(Stored data)
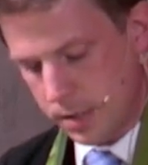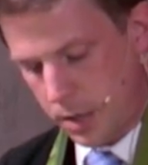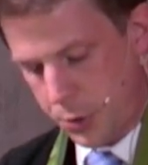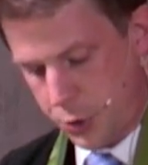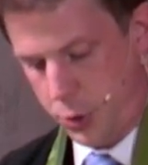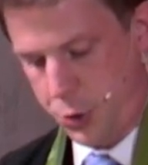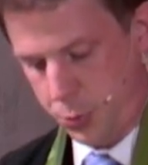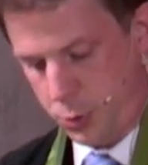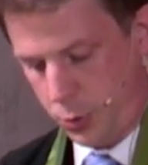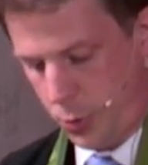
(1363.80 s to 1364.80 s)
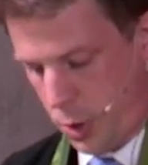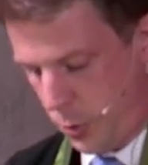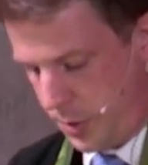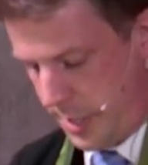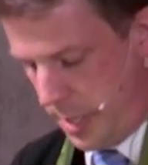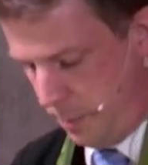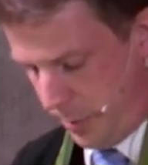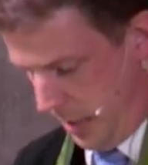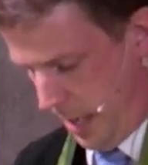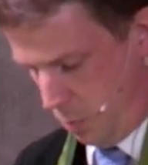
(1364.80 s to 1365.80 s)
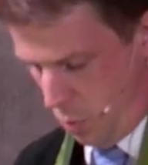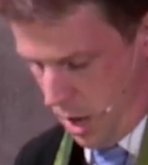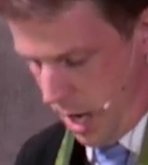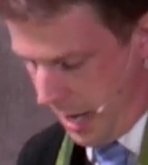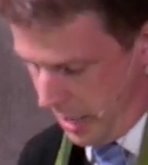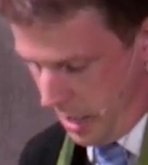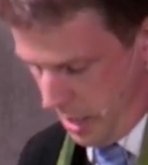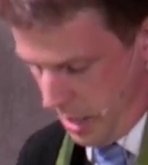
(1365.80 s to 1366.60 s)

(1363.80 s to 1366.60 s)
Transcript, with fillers: Our church will grow deep and wide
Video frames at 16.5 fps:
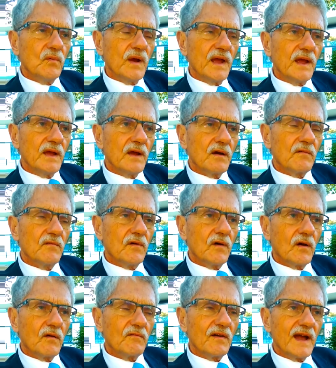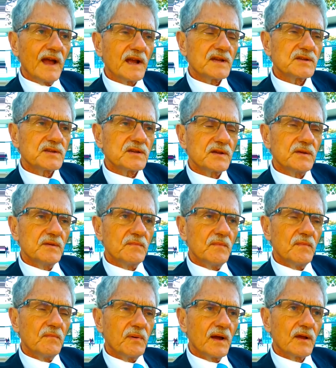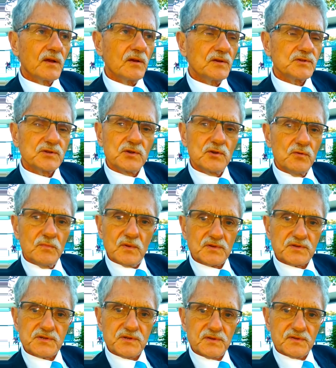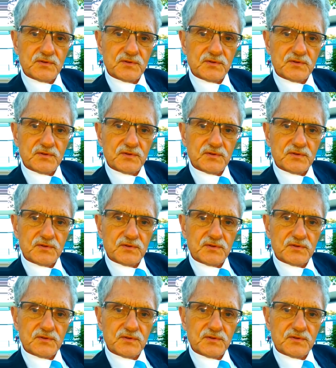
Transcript: way of action by consumers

What needs to be done
What you return should match the records above word for word, minus the pictures.

Result for this task
(1363.80 s to 1364.80 s)
(1364.80 s to 1365.80 s)
(1365.80 s to 1366.60 s)

(1363.80 s to 1366.60 s)
Transcript, with fillers: Our church will grow deep and wide
Video frames at 16.5 fps:
Transcript: way of action by consumers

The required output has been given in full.